The treaty will protect investors’ rights for 31 years as of November 1.

Some sense?

I can see that corporations who make significant international investments in infrastructure will want to control things to protect their investments and to guarantee their profits.   These are corporations, after all, so such behaviors should be expected without question.

But why would sovereign governments want to sign negotiations that will limit their ability to make laws that are in the best interests of their own peoples?

Could it be (gasp) money?

Who’s making the deals – who are they?

When I first started considering all of this, I had a hard time wrapping my head around the idea that anyone negotiating on behalf of a sovereign government could possibly think treaties like this would be a good idea.

Then the light turned on when I thought about who our negotiators are.

Who is it these days who have risen so high in national governments that they have a seat at the table where such negotiations are done?

Business people, my friends, usually it is business people.

Trans Pacific Partnership

Here in New Zealand, we are led by John Key in a conservative government which is very business-friendly.

Canada is currently led by the Harper government of which we could very much say the same.

And the United States, as I’ve asserted for some time, has basically been captured by, and is largely under the control of, corporations and their minions; the business people.

Do you begin to see?

So, John Key is a major businessman here in New Zealand.  A millionaire who has made his money through business.
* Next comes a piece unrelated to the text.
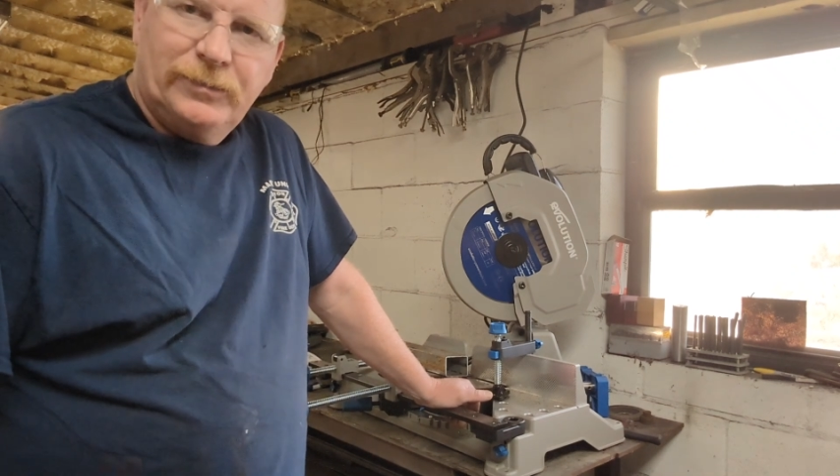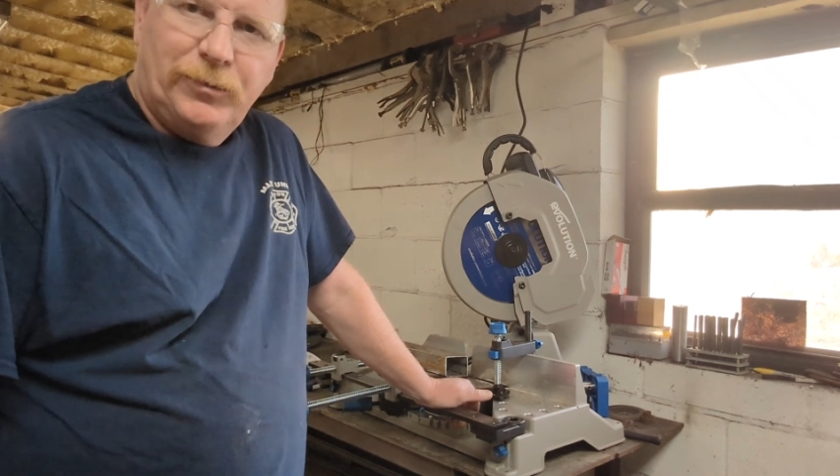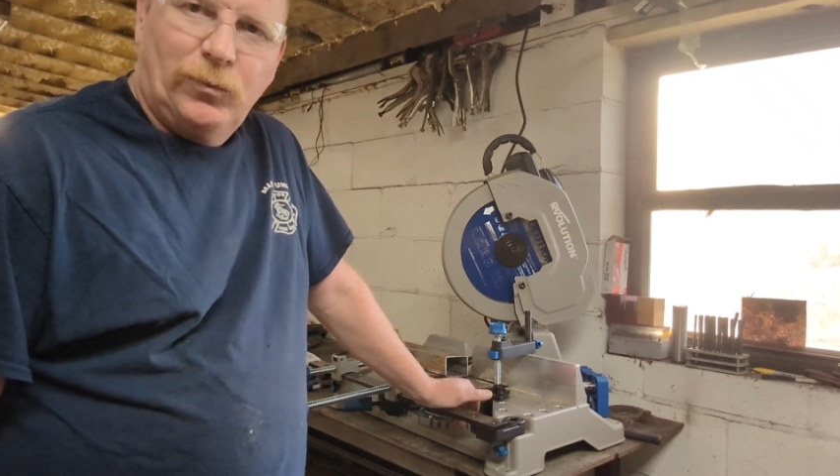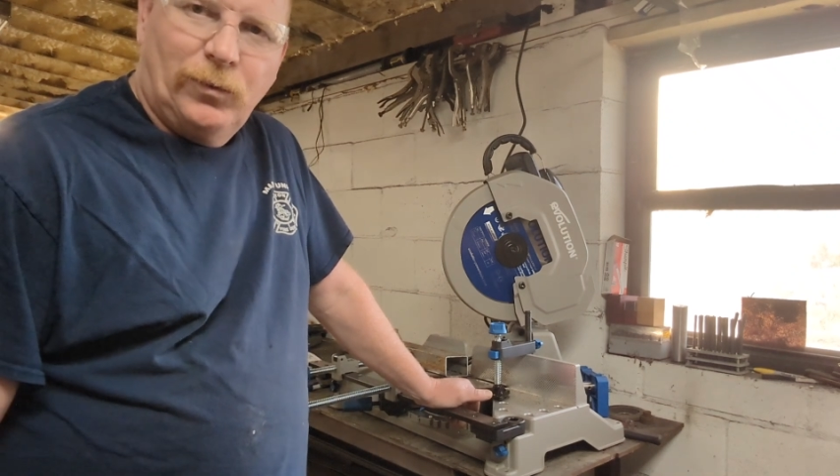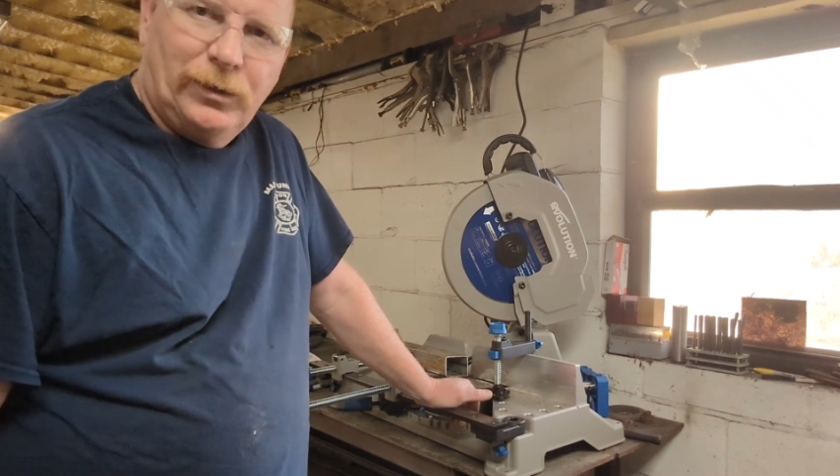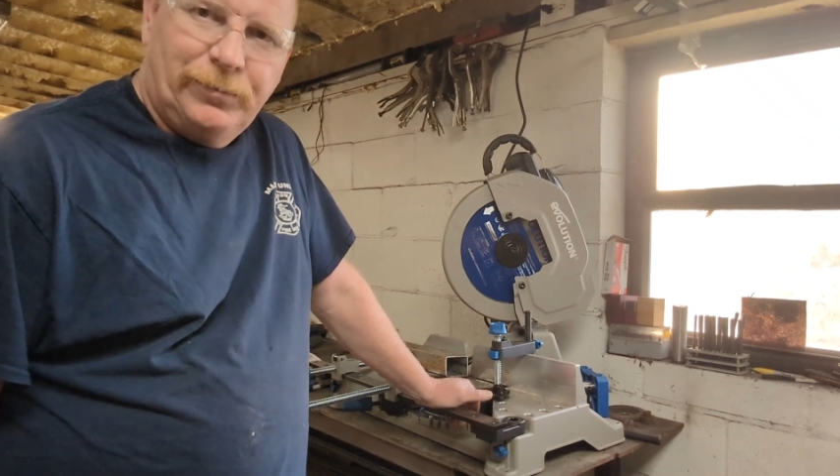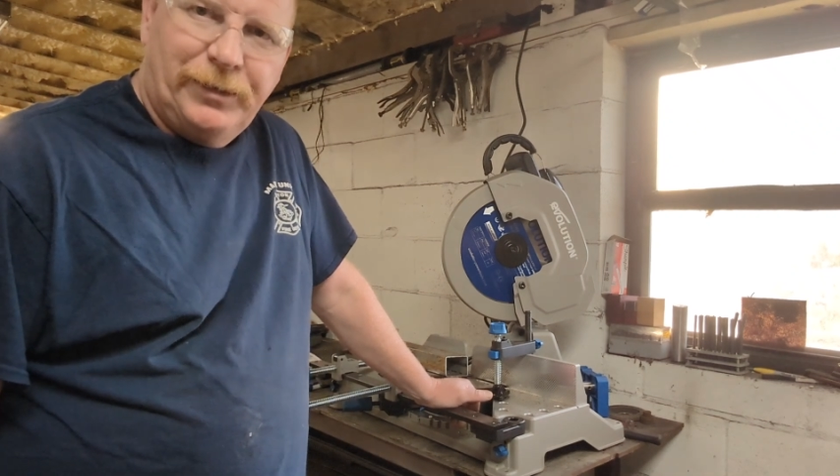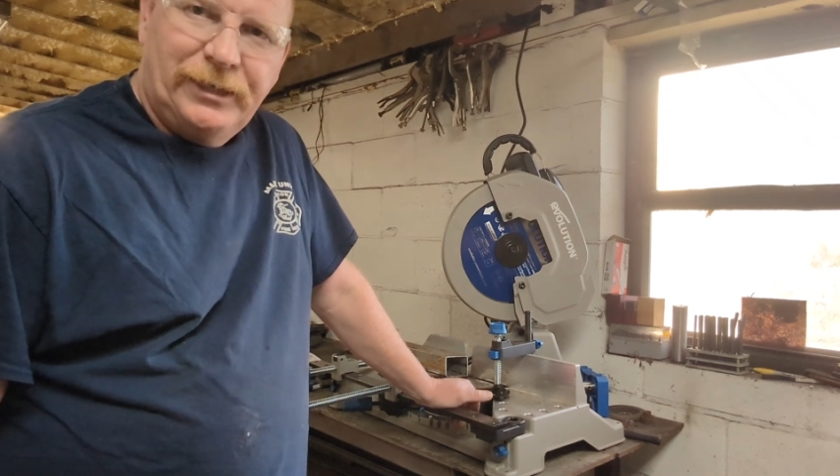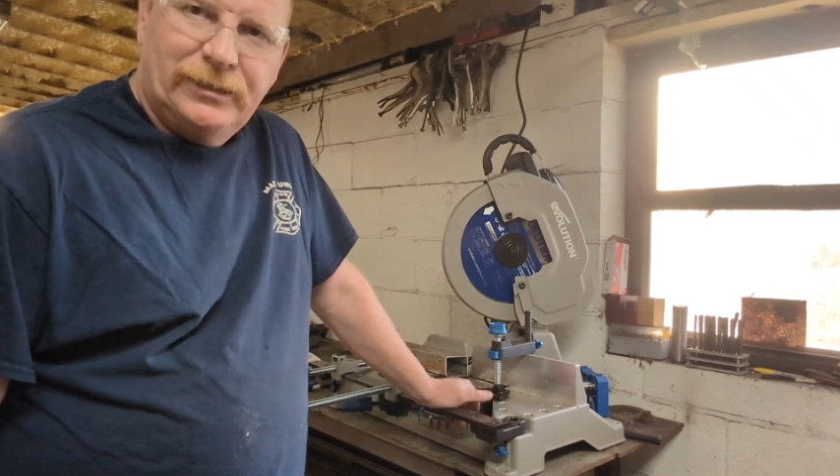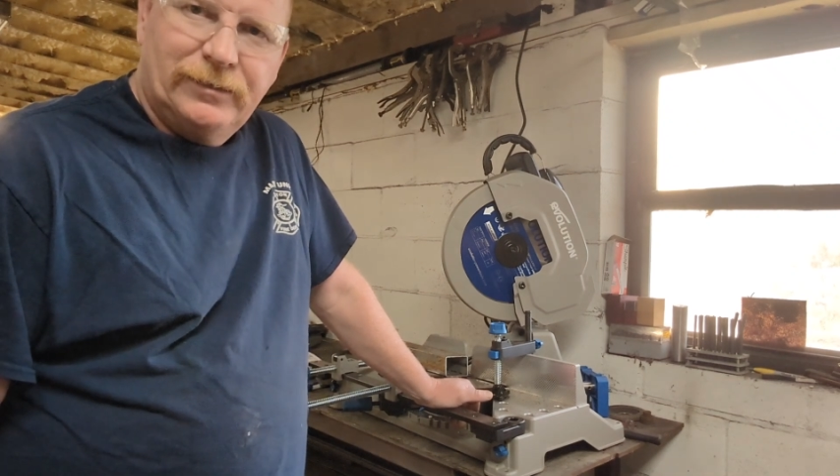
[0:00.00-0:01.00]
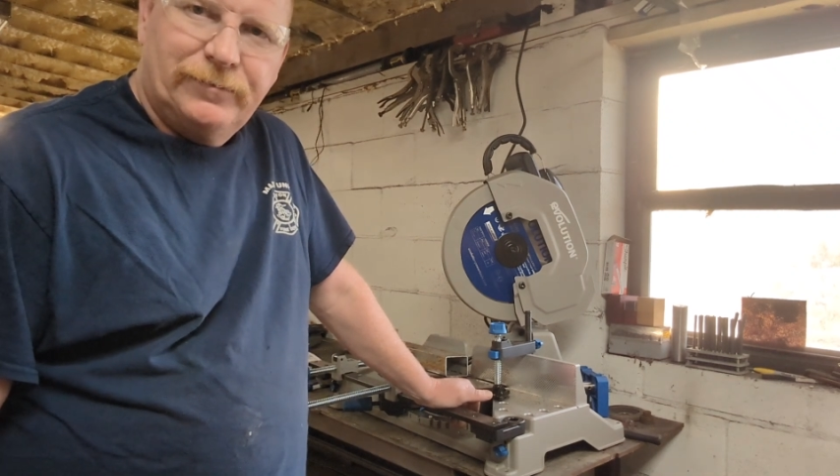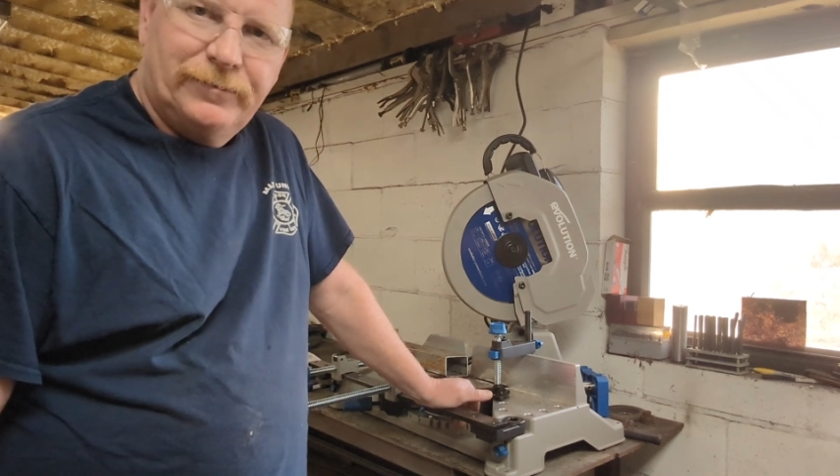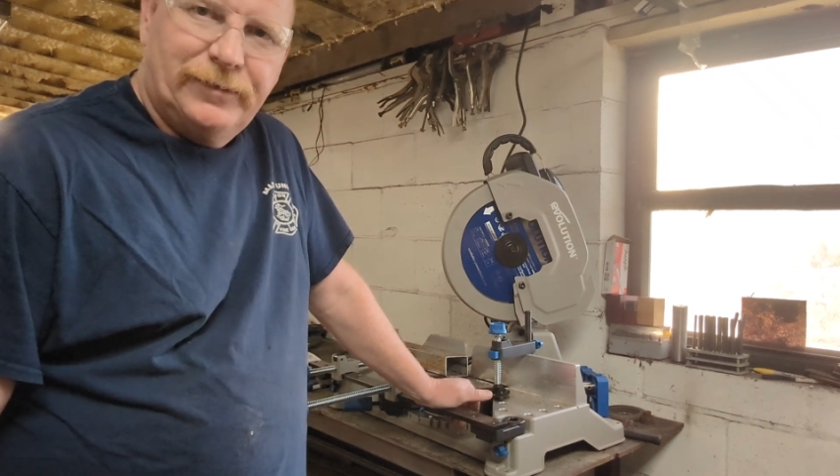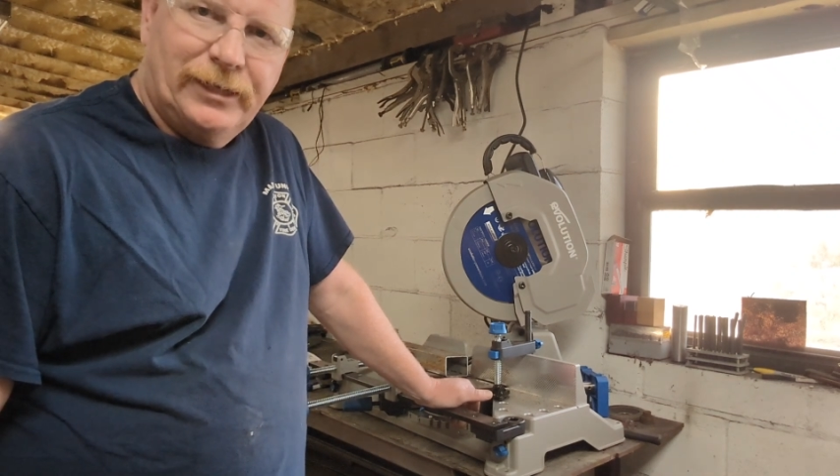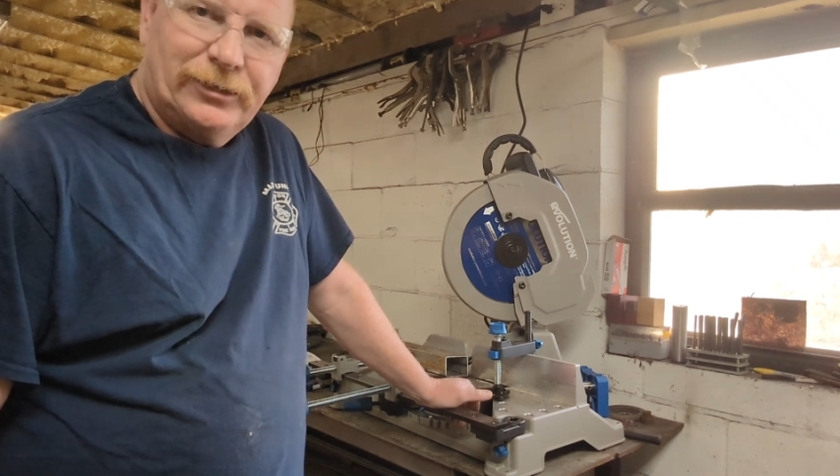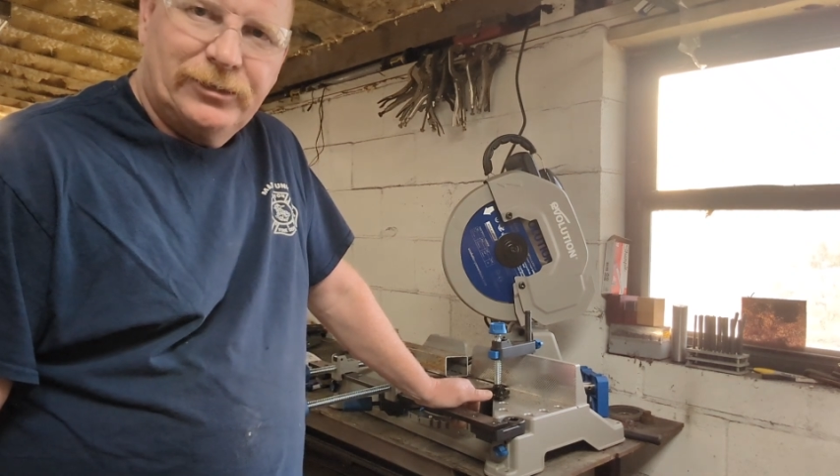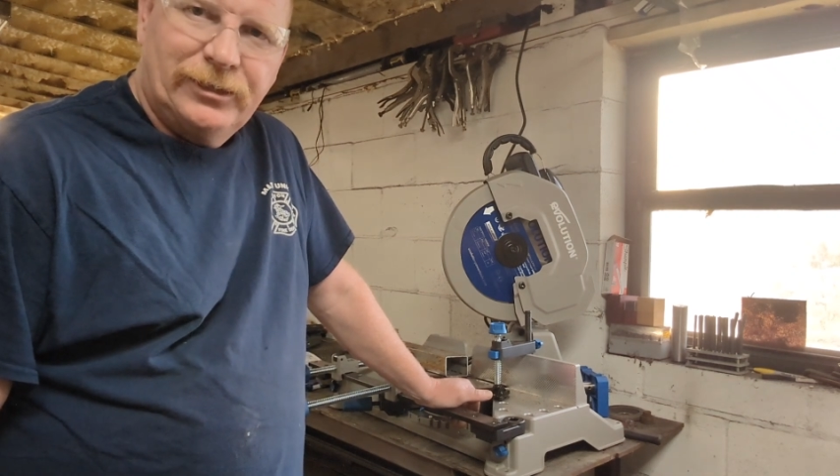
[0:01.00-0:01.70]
put one piece of thicker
So, if he leads a negotiating team to the TPP negotiations that is willing to put our subsidized pharmaceuticals (PHARMAC) on the table as a negotiating chip, then he’s put something out there that the other side (big Pharma in the U.S.) would like.  And that’s free access to our NZ markets where they can sell us our pharmaceuticals for the same outrageous prices they sell them to the U.S. public for.

Unequal contest

John Key

In exchange, John Key, and the other business types he’s allied with here in New Zealand, will get access to new offshore markets through the TPP where they can sell the sorts of things they like to do business in.
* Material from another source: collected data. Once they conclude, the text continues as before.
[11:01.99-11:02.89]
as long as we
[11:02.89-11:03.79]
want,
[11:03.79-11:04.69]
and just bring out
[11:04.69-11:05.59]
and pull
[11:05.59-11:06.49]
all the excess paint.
In the end, by negotiating away something that belongs to all of us in New Zealand (PHARMAC), they will reap huge personal profits.
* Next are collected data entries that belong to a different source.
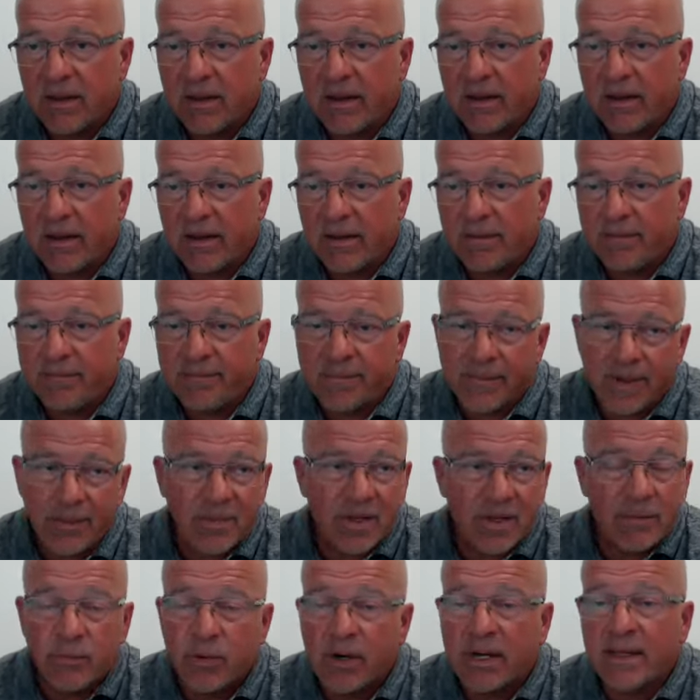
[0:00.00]
Um, I
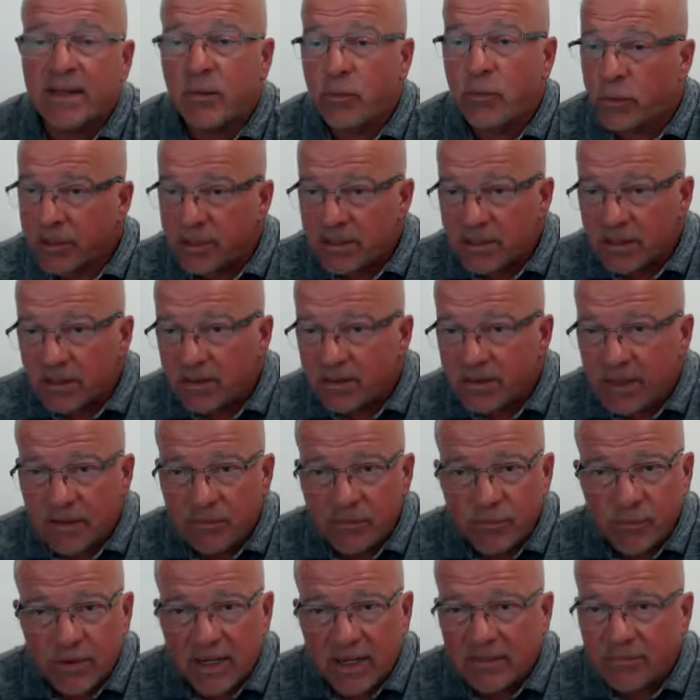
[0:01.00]
mean, he probably wouldn't.
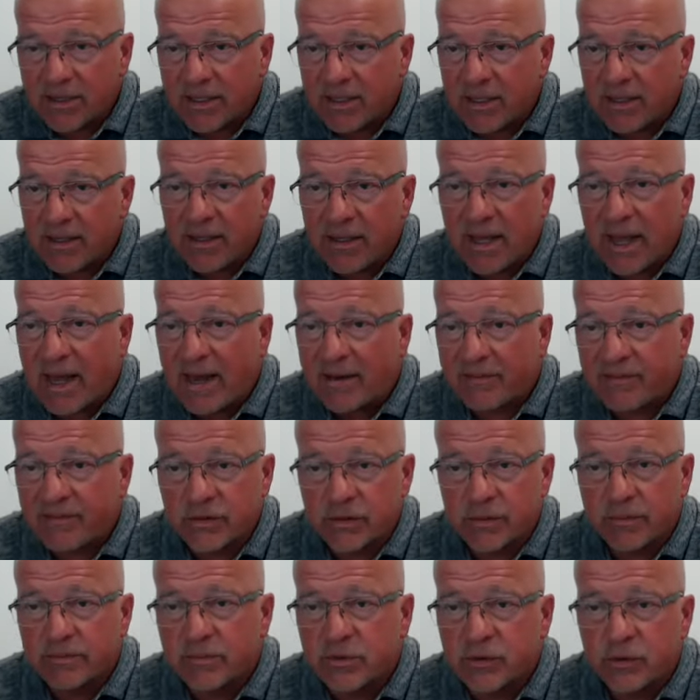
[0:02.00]
They'd probably have
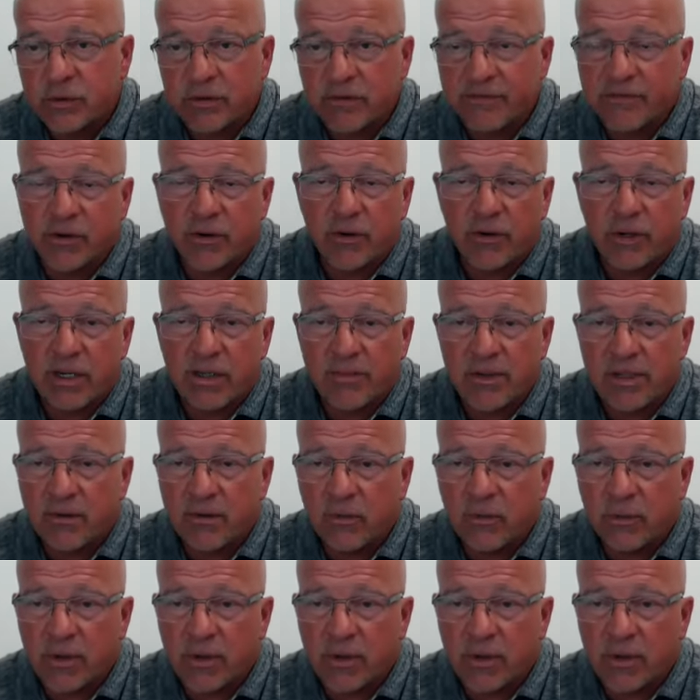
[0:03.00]
some sort of agreement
Now, they will say that some of that new money they will make will ‘trickle-down‘ into the pockets of other New Zealanders and that we will all be better off for it in the end.

Yeah right!   It’s been a long time since I’ve believed in ‘trickle-down’ anything other than political bullshit.   Trickle-down is just a conscience-saving mental ploy of the rich to try to make their profiting at our expense more palatable.

The new face of how corporations dominate governments

Is through international free trade agreements.  Watch for it – coming to nation like yours soon.